The Health Ministry is drawing up proposals for cervical and colorectal screening programmes following the success of the breast cancer screening centre, according to ministry sources.

The ministry is studying the feasibility of these two screening programmes and the way they should be carried out. However, no information was given with regard to the timeline of the proposals.

A screening programme tests for potential cancers in people who have no symptoms of cancer. It allows detection of early stage cancers, sometimes even before lesions turn cancerous. Tracing a cancer earlier will make treatment more effective, less invasive, and in some cases, even cure patients.

Gastroenterology specialist Pierre Ellul, who took part in the UK screening programme, told The Sunday Times there is a desperate need for colon cancer screening.

According to Dr Ellul, a screening programme would prevent colon cancer, as it not only picks up cancerous growths, but also detects polyps before they turn into a cancer.

This, he said, was ideal as it would mean reducing morbidity and mortality, with more growths caught early enough to be removed through an endoscopy, as a day procedure, without surgery.

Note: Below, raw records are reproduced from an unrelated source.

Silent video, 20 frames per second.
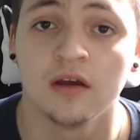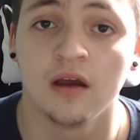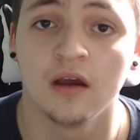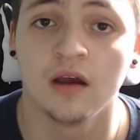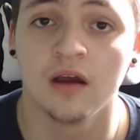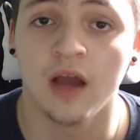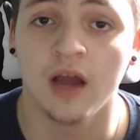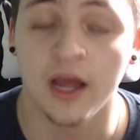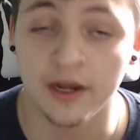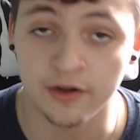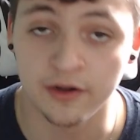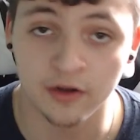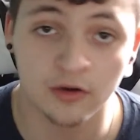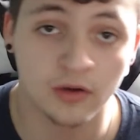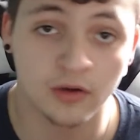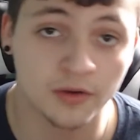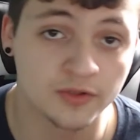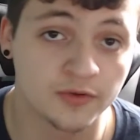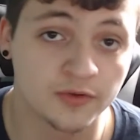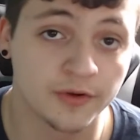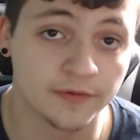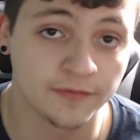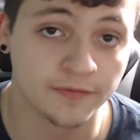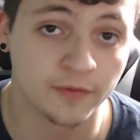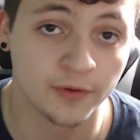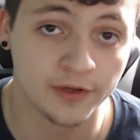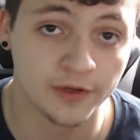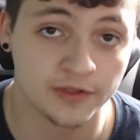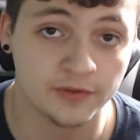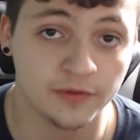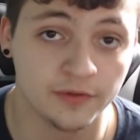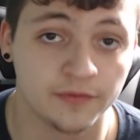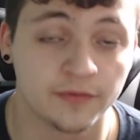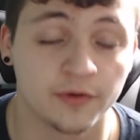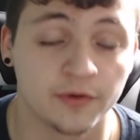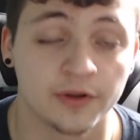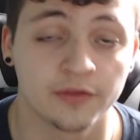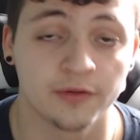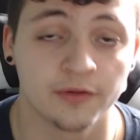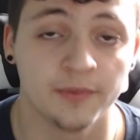I know I was going 42 to
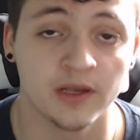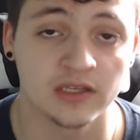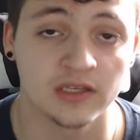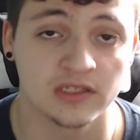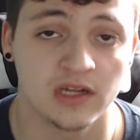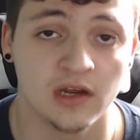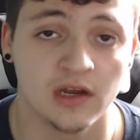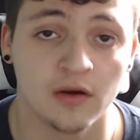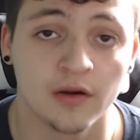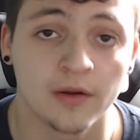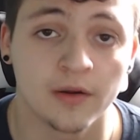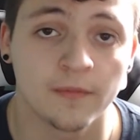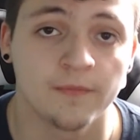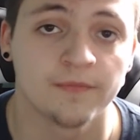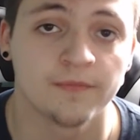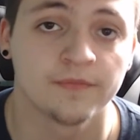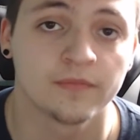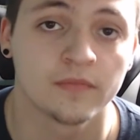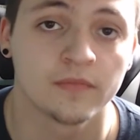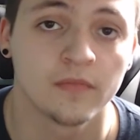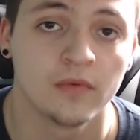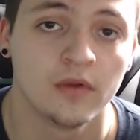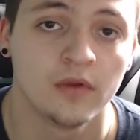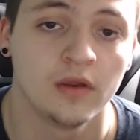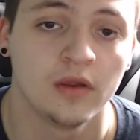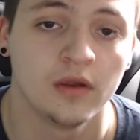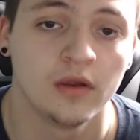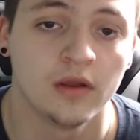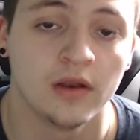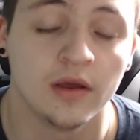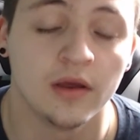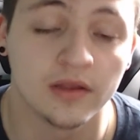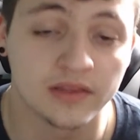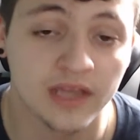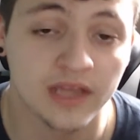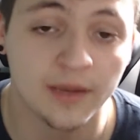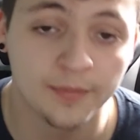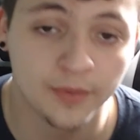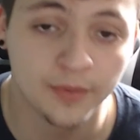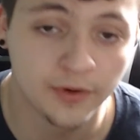43 miles an hour. Now at
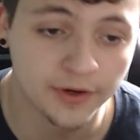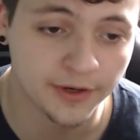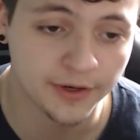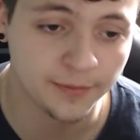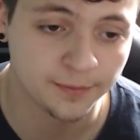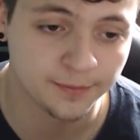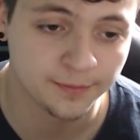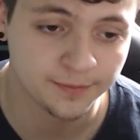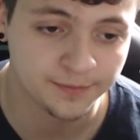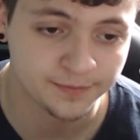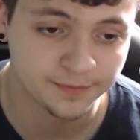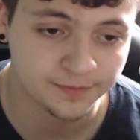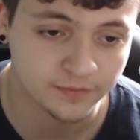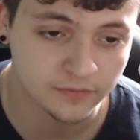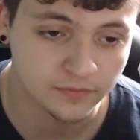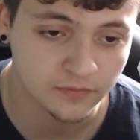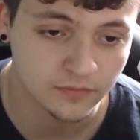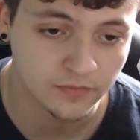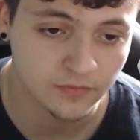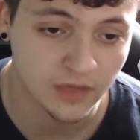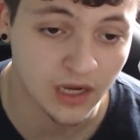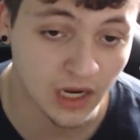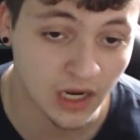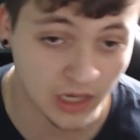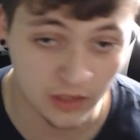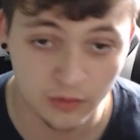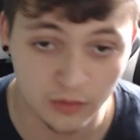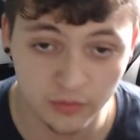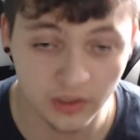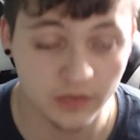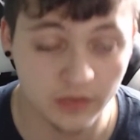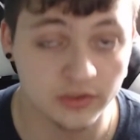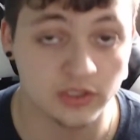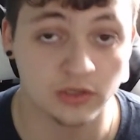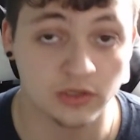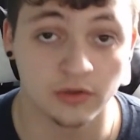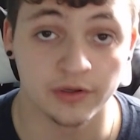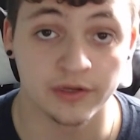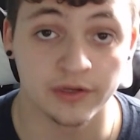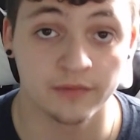that point, I knew what I was
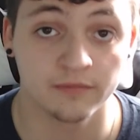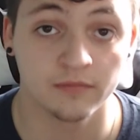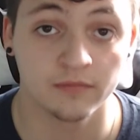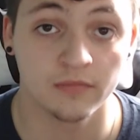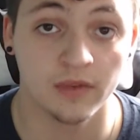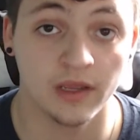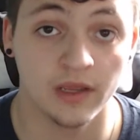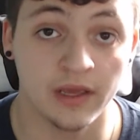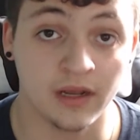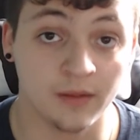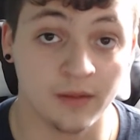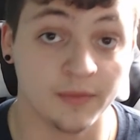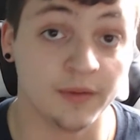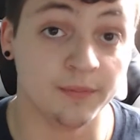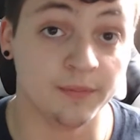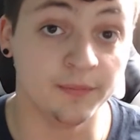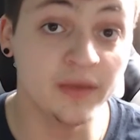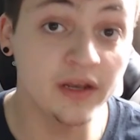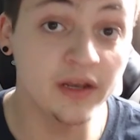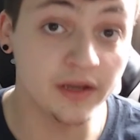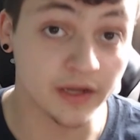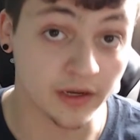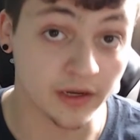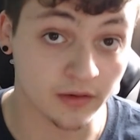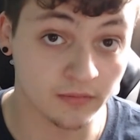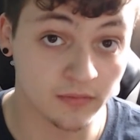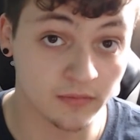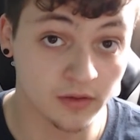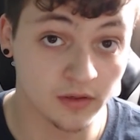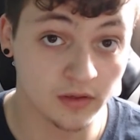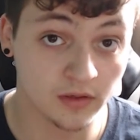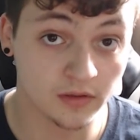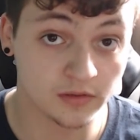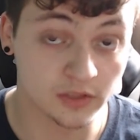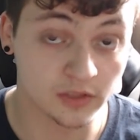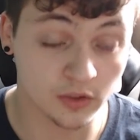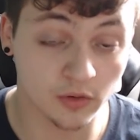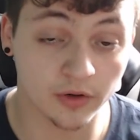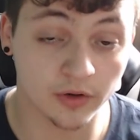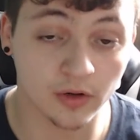going, and I'm admitting to
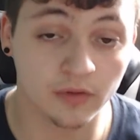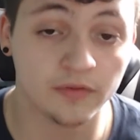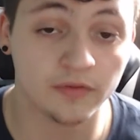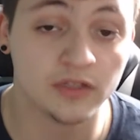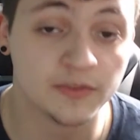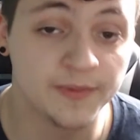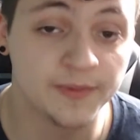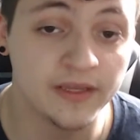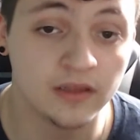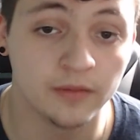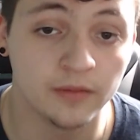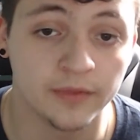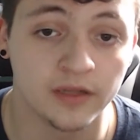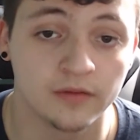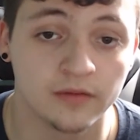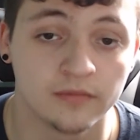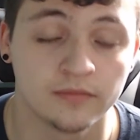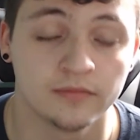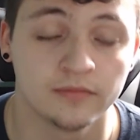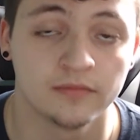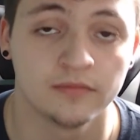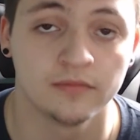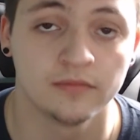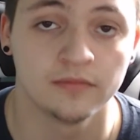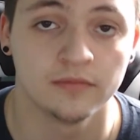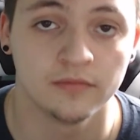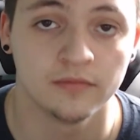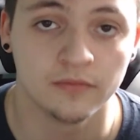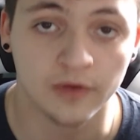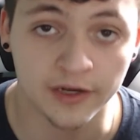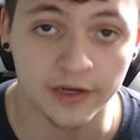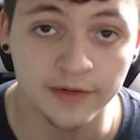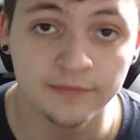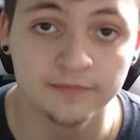going over the speed limit, right?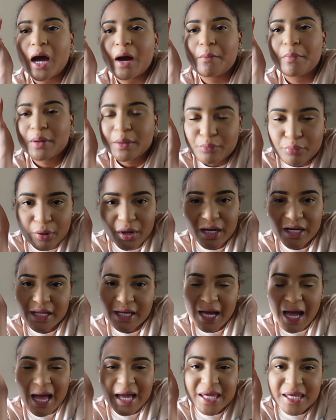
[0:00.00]
but
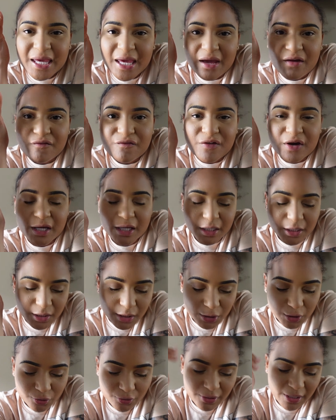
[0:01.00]
braiding, I can't
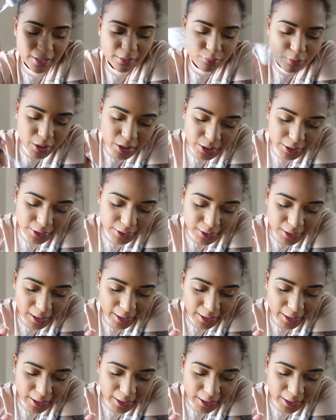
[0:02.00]
fucking learn how to braid.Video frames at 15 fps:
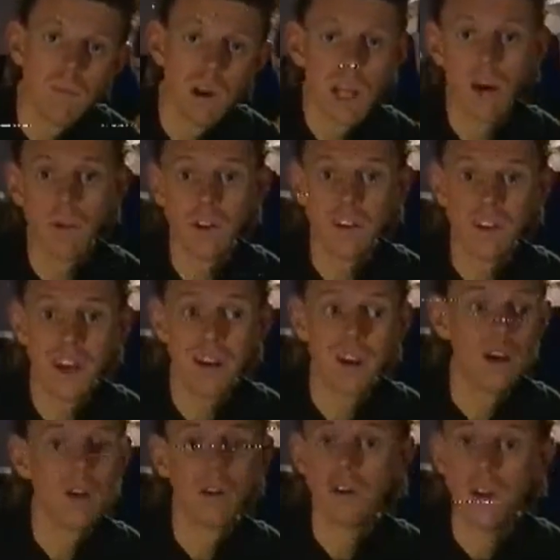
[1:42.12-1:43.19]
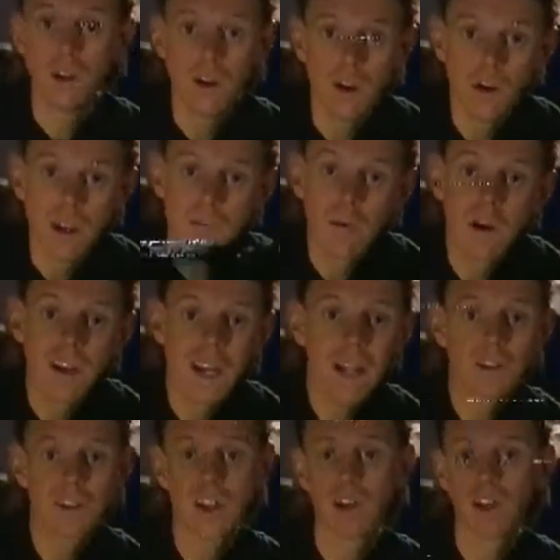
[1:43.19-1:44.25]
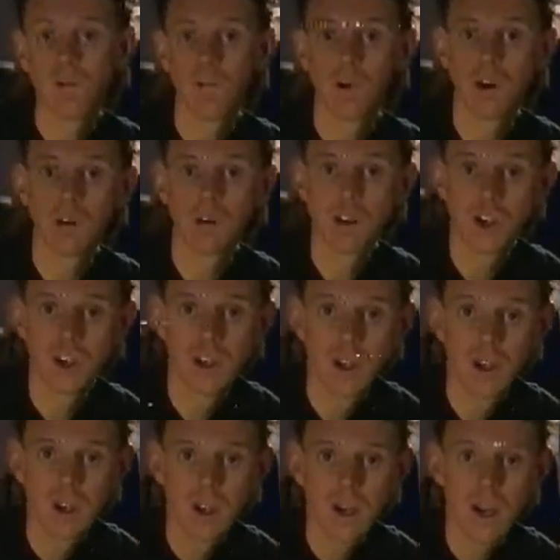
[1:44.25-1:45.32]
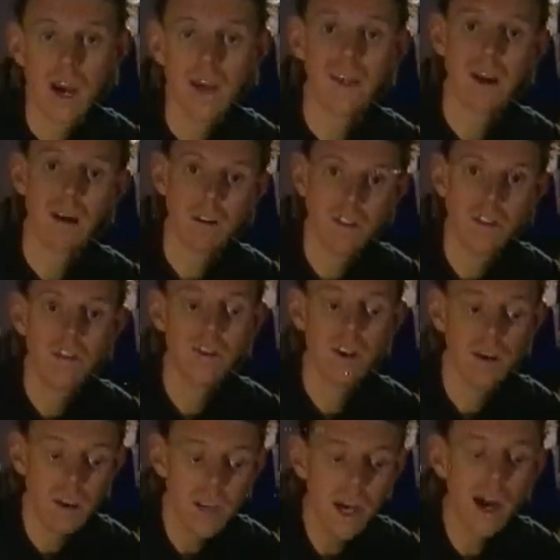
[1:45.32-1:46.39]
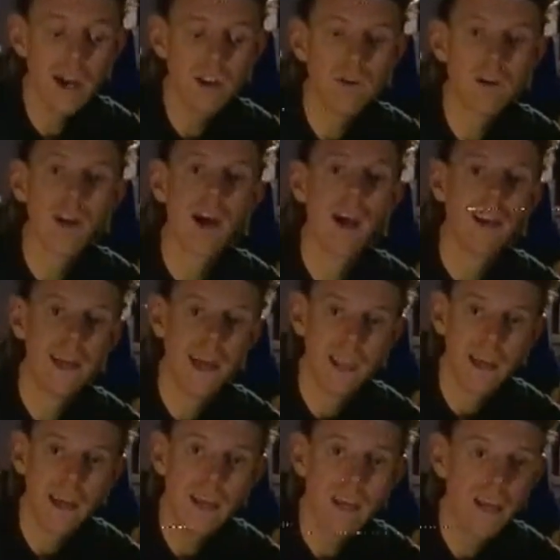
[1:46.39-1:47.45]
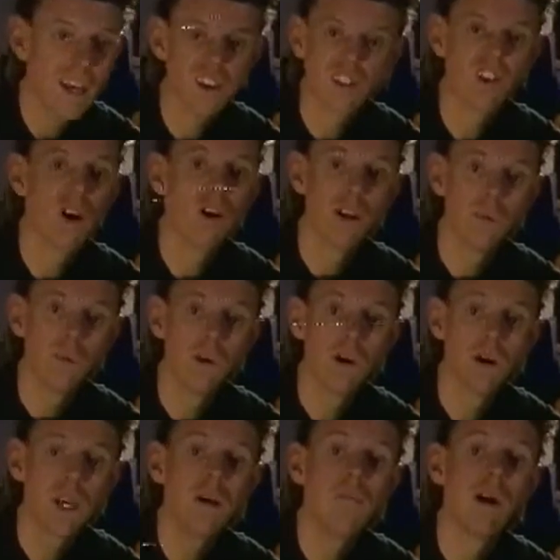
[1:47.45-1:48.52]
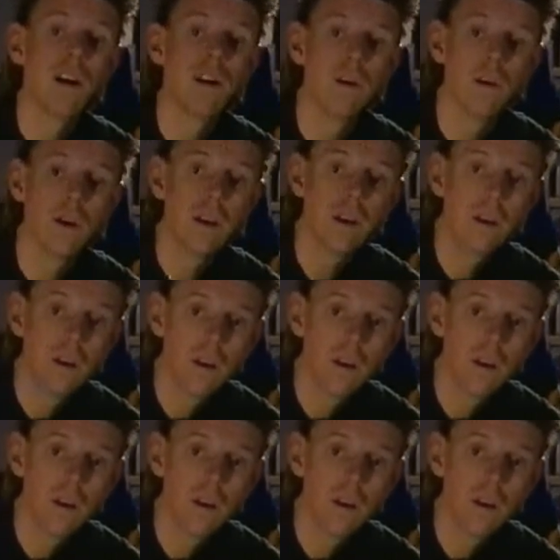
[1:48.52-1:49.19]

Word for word: Leone said, do you know anybody else I could approach? Harrison said, yeah, I know a guy in L.A. He hasn't got any work. He might do it.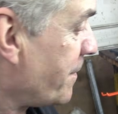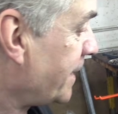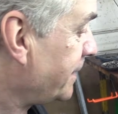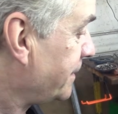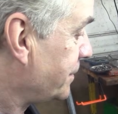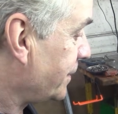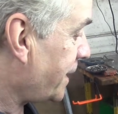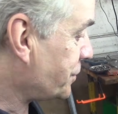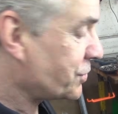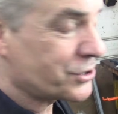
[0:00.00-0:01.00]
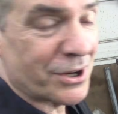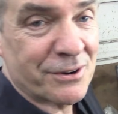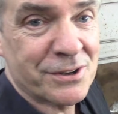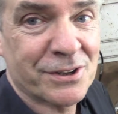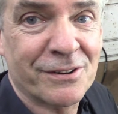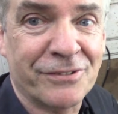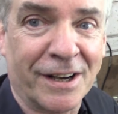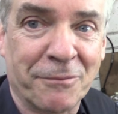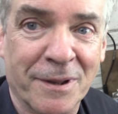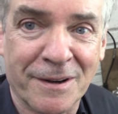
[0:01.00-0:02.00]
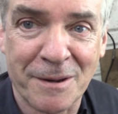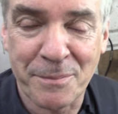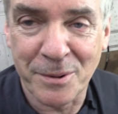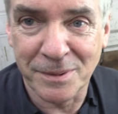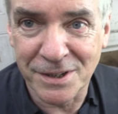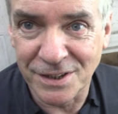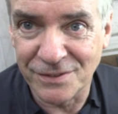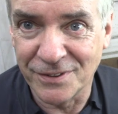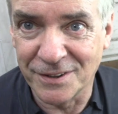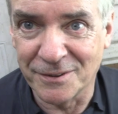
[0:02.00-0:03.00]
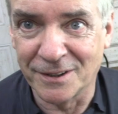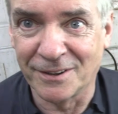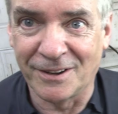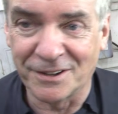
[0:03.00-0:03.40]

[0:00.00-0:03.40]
mind. So that's the story so far. Whether I'll publish this video or not, I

In Malta, approximately 180 new cases of colon cancer are detected per year. According to Dr Ellul, it is the more advanced cancers that are picked up in Malta. With a screening programme, he said, they would be able to detect more cancers at an earlier stage.

For cervical cancer, however, a need for a screening programme was not so pressing, according to consultant gynaecologist, Charles Savona Ventura, who is head of the University Gynaecology Department.

“We already have smear tests carried out in the polyclinics,” he said, suggesting that perhaps an official programme would be more organised and would call on people to have a cervical smear test, which would detect cancerous and pre-cancerous lesions.

The two programmes being considered are in line with the EU Council Recommendation on Cancer Screening of 2003, which suggests a pap smear for cervical cancer for women between 20 and 30 year, and a faecal occult blood test for ­colorectal cancer in men and women aged 50 to 74.

An estimated 1.58 million new cancer cases (excluding non-melanoma skin cancer) occurred in the EU in 1998.

Of these, 1.4 per cent were cervical cancers, 13 per cent breast cancers, 14 per cent colorectal cancers and nine per cent prostate cancers. Cervical and breast cancer constituted three per cent and 29 per cent respectively of new cancers in women. Prostate cancer constituted 17 per cent of new cancers in men.